Tout le monde semble lancer et atterrir des fusées réutilisables ces jours-ci. La semaine dernière, la Chine a rejoint le club avec une mission orbitale réussie et le retour du booster. L'agence spatiale japonaise progresse à petits bonds, Honda fait des tests verticaux, et SpaceX gère pratiquement un service de navette réutilisable. Blue Origin, Stoke Space, Rocket Lab et Relativity Space font tous des progrès crédibles. Et la Russie ? Eh bien, ils ont des nouvelles, mais c'est moins une mise à jour triomphante qu'un petit coup de pouce aux poteaux de but.

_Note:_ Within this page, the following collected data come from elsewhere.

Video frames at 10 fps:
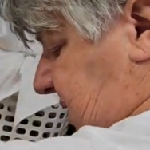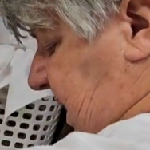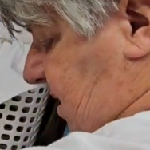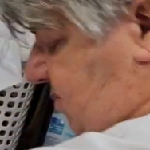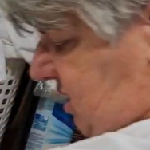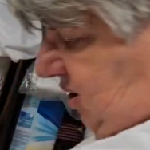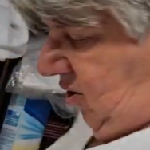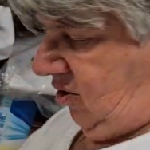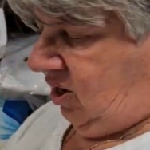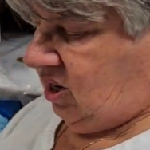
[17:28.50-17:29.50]
down
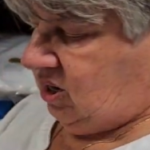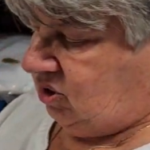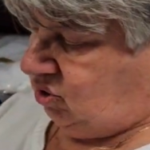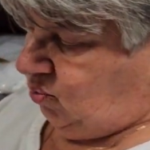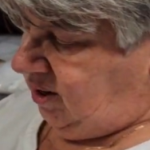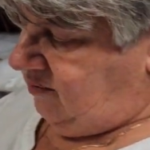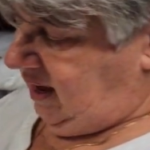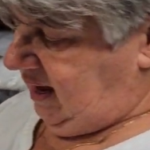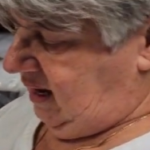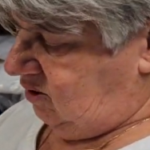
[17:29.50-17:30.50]
here to where the
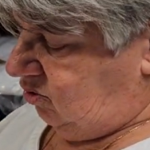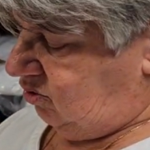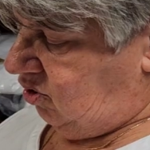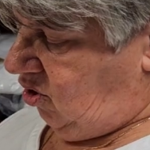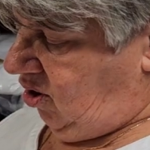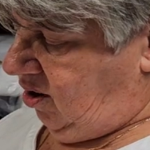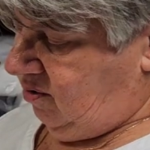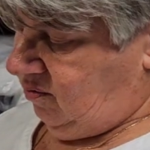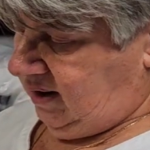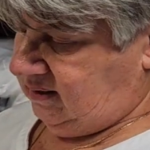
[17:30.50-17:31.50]
handles are,
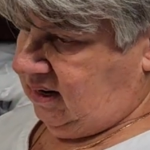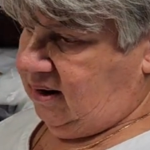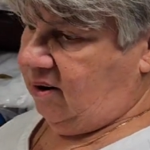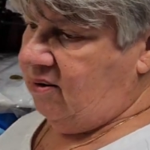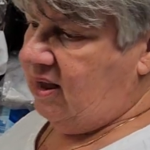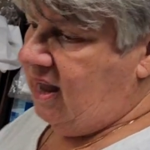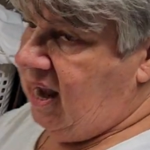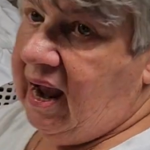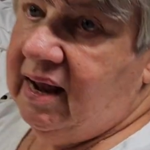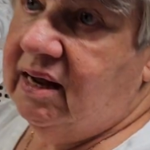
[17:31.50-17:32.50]
right there.
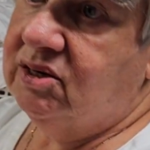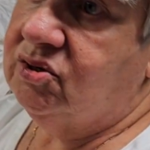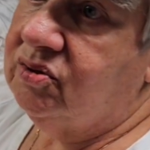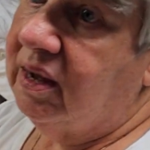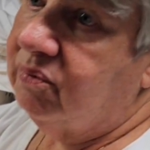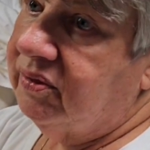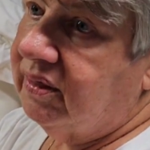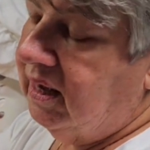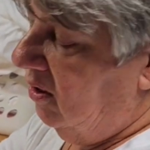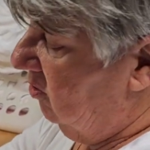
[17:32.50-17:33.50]
And I do that with
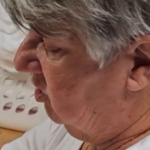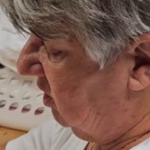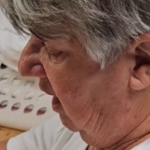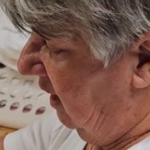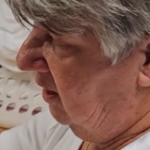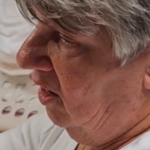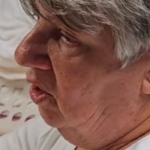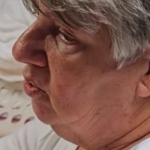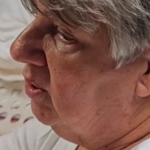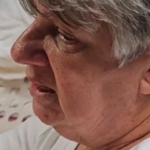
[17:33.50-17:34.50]
the other side. And the
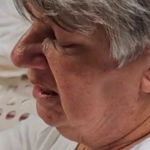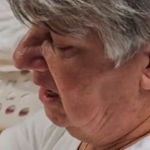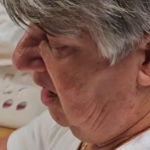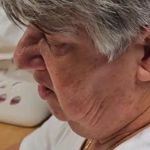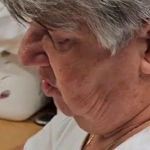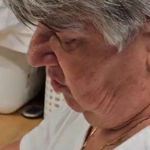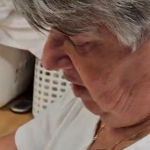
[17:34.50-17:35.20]
only reason I do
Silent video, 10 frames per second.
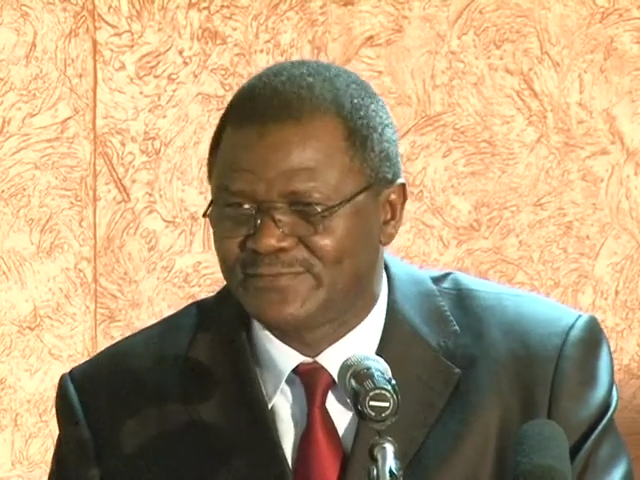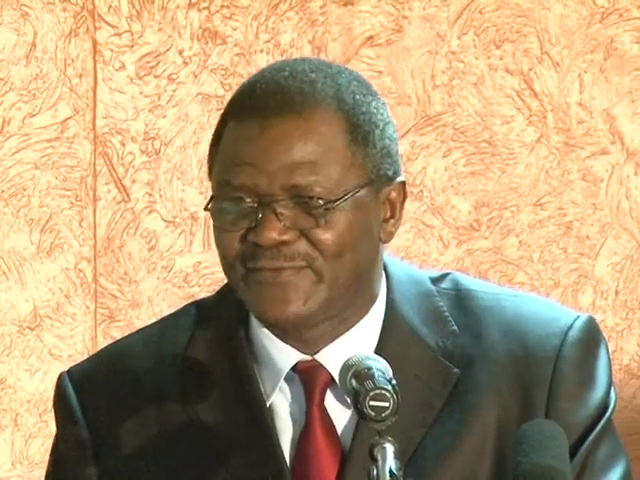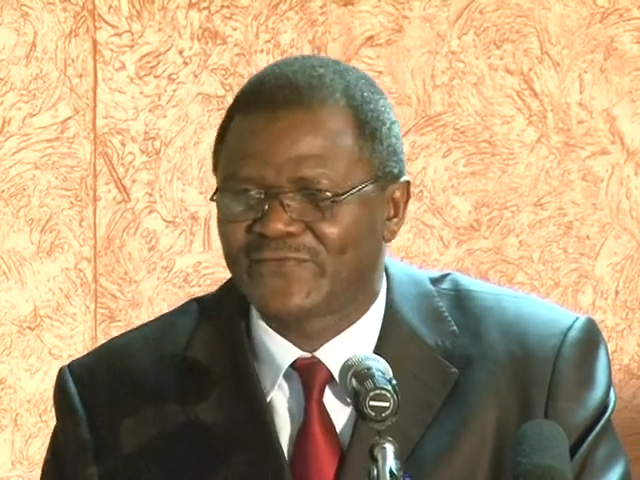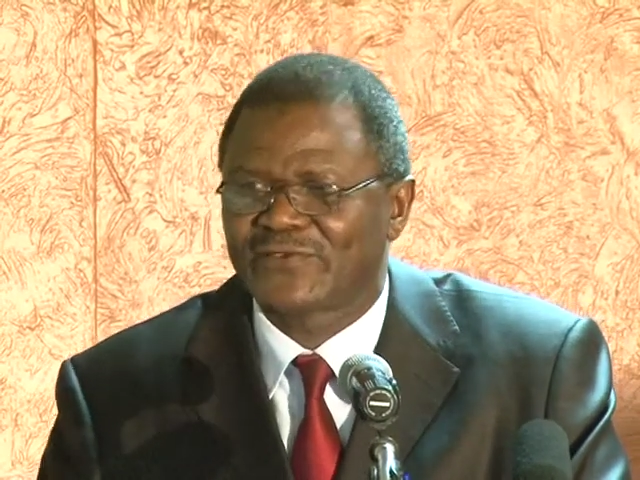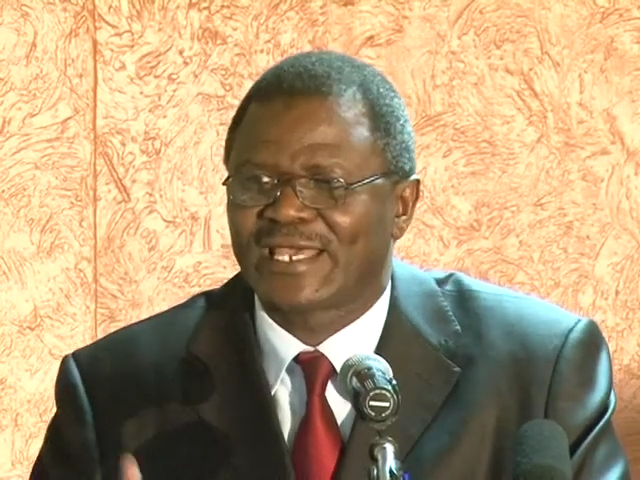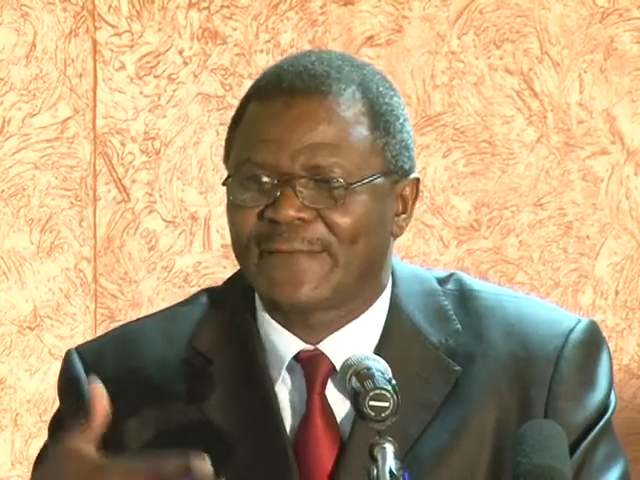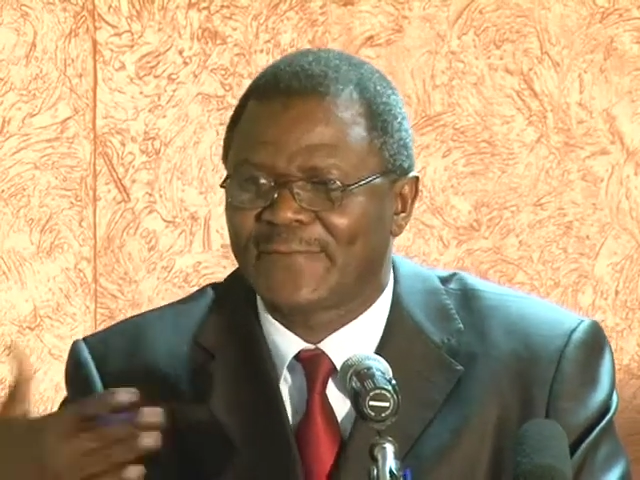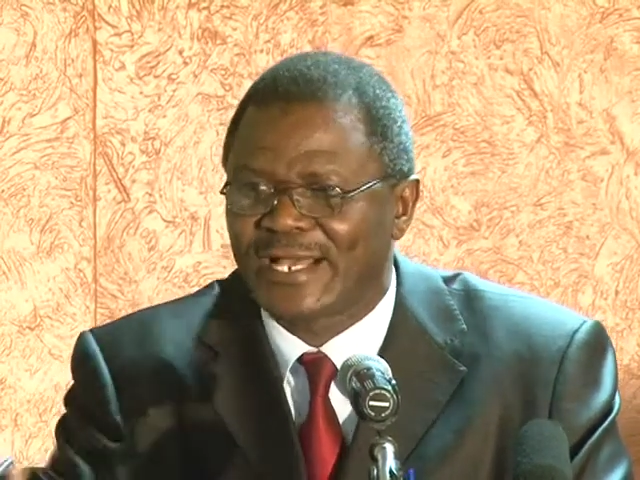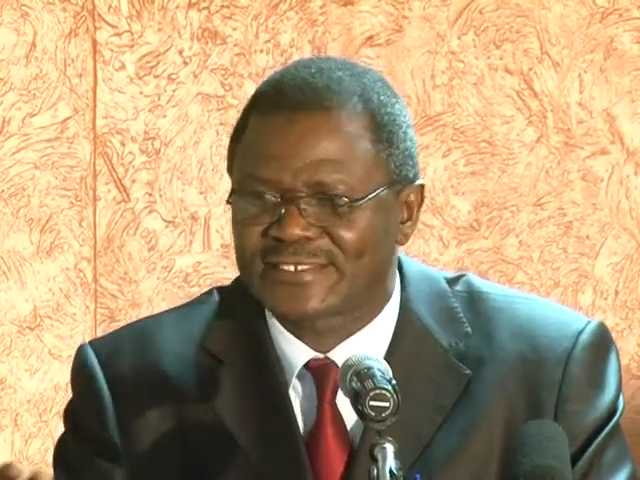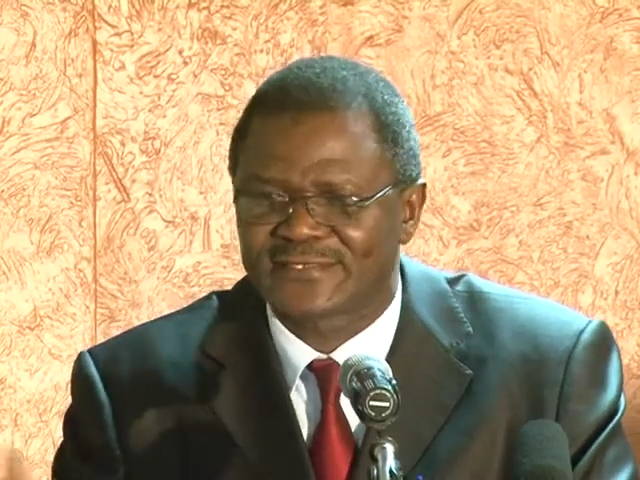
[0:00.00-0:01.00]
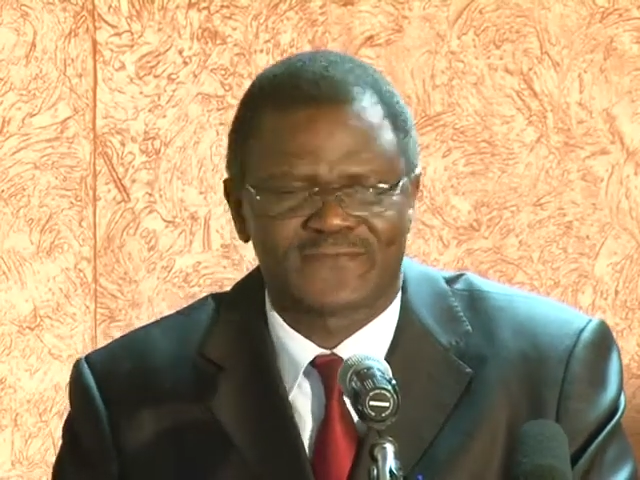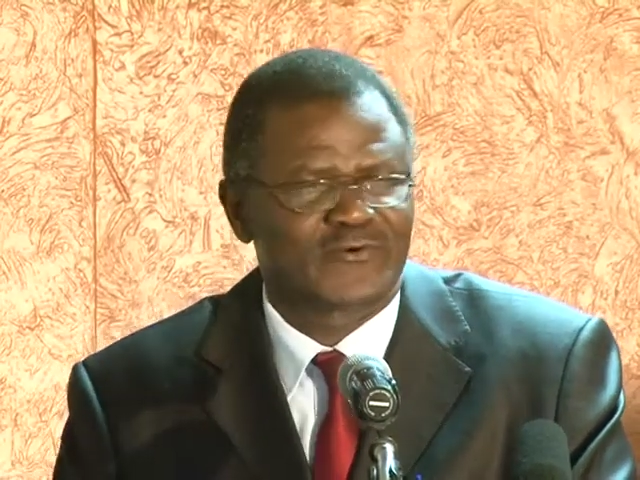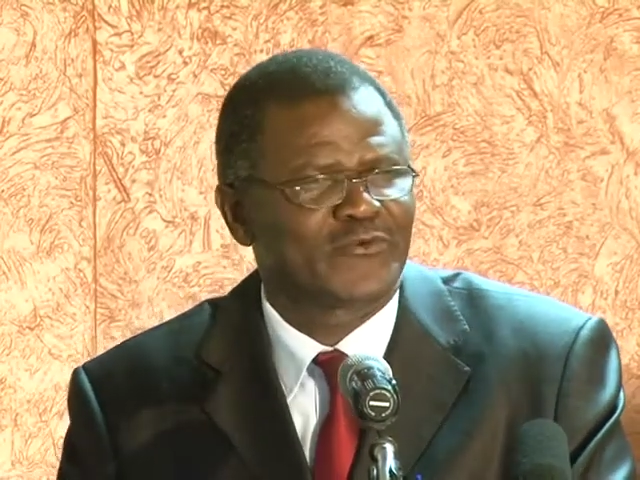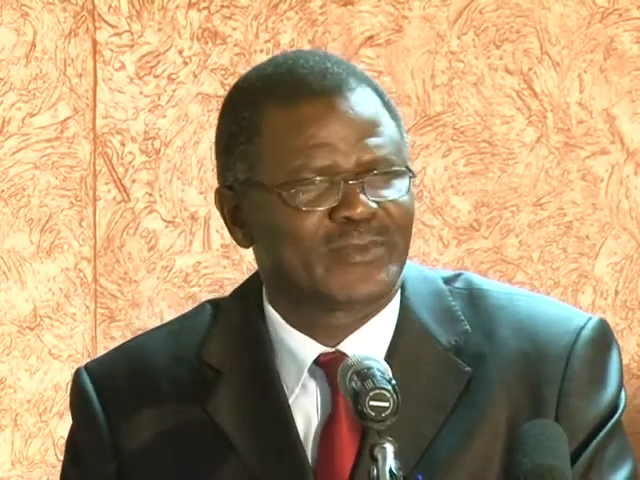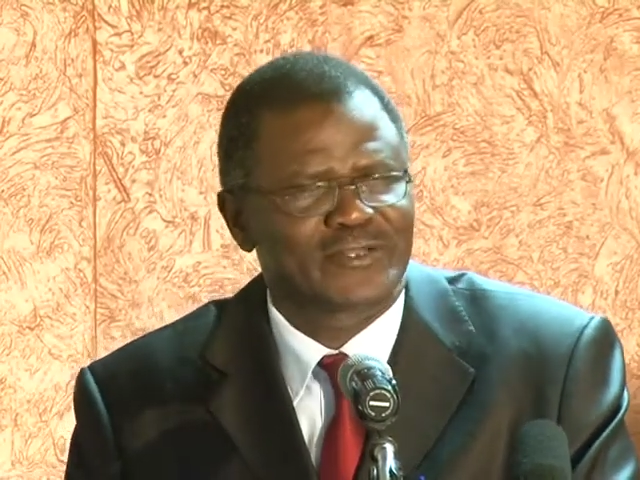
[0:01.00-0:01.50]
before they are passed
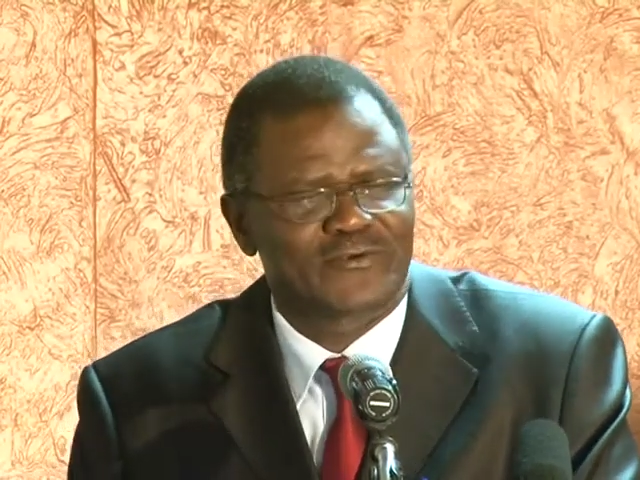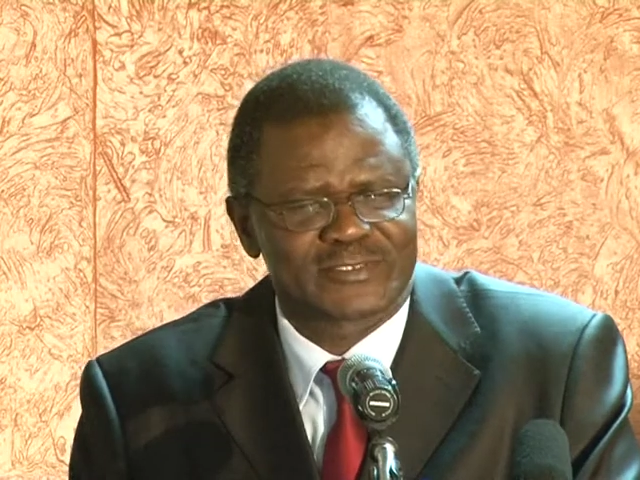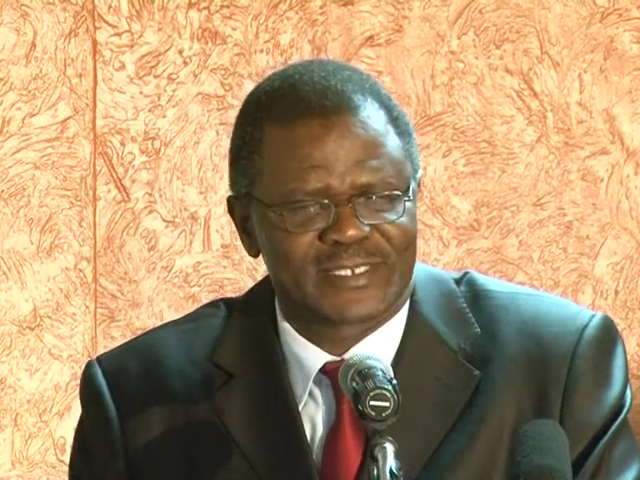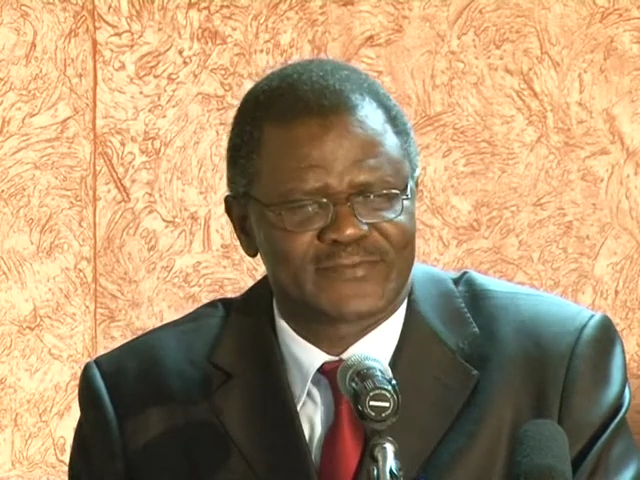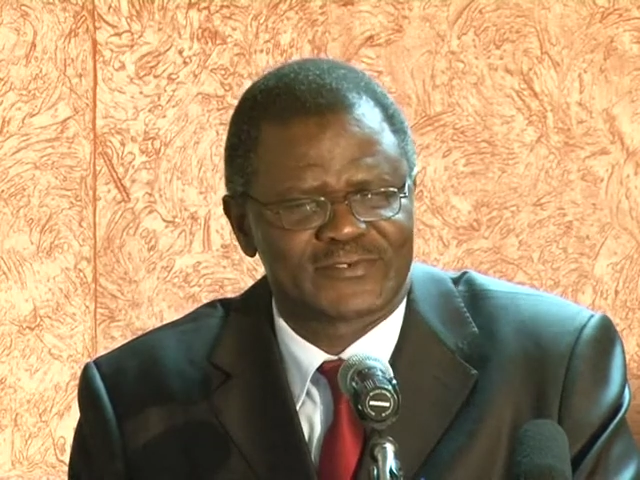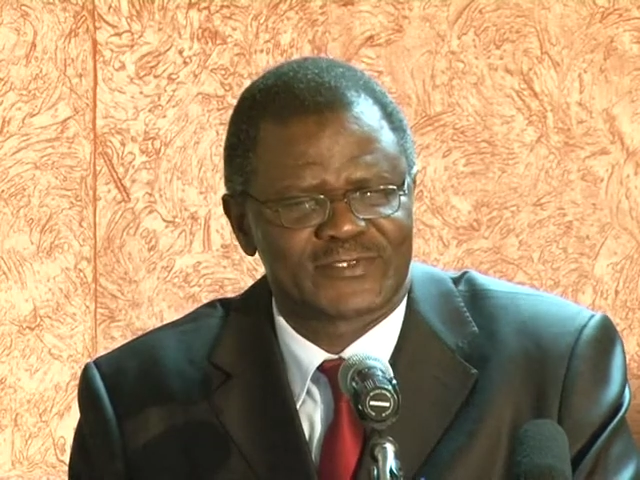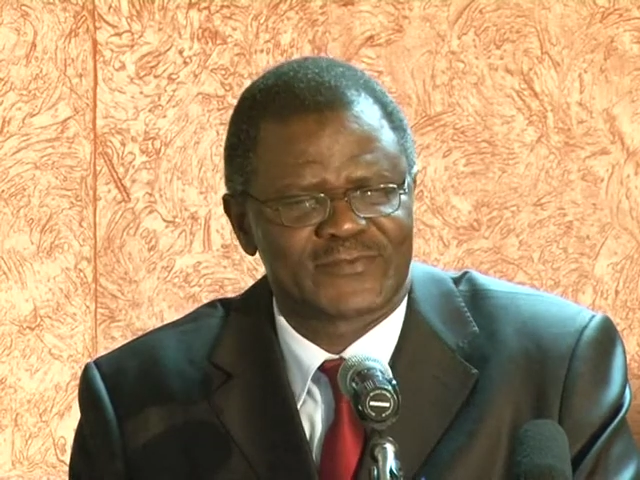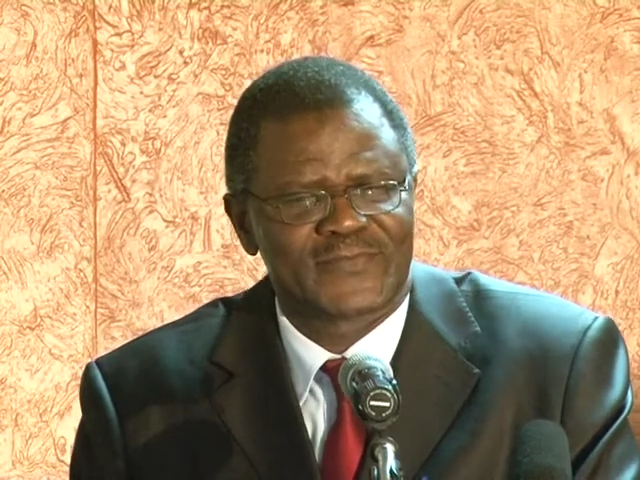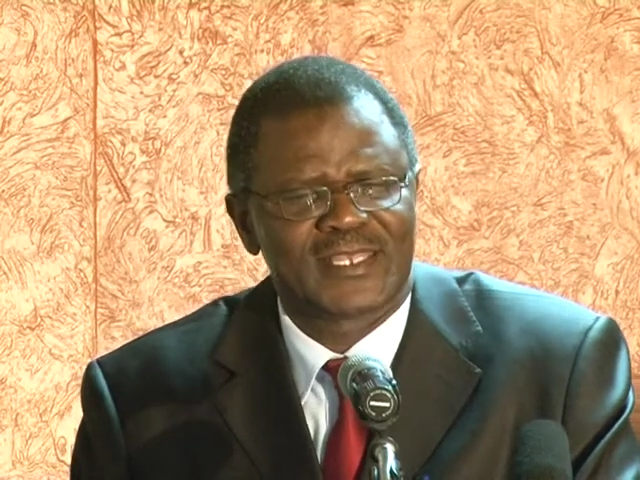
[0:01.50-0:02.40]
for human consumption.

Il y a près de six ans, Roscosmos dévoilait la fusée Amur-LNG - clairement conçue pour regarder le Falcon 9 et copier ses devoirs. Le plan prévoyait un premier étage réutilisable, des moteurs au méthane et 10,5 tonnes métriques en orbite terrestre basse. Date des débuts : 2026. C'est maintenant. Oups.

Cette semaine, Dmitri Baranov, directeur général adjoint de Roscosmos pour les programmes de fusées, a déclaré à RBC qu'ils travaillent sur un premier étage « démonstrateur ». Ce hopper effectuera deux tests à partir de 2028 : d'abord un saut de moins de 1 km, puis une escapade plus ambitieuse de 10 km avec coupure et redémarrage du moteur. Le moteur RD-0169A est en essais de tir préliminaires. L'objectif : « définitivement et assez rapidement » remplacer le Soyouz 2. Quand ? Baranov ne l'a pas dit, mais un panneau lors d'un forum en mai suggérait des essais en vol en 2031.

Donc, en résumé : annoncé en 2020 pour 2026, maintenant prévu pour 2031. La réponse russe au Falcon 9 a au moins deux décennies de retard sur le premier atterrissage de SpaceX, et la seule chose réutilisable jusqu'à présent, c'est le retard.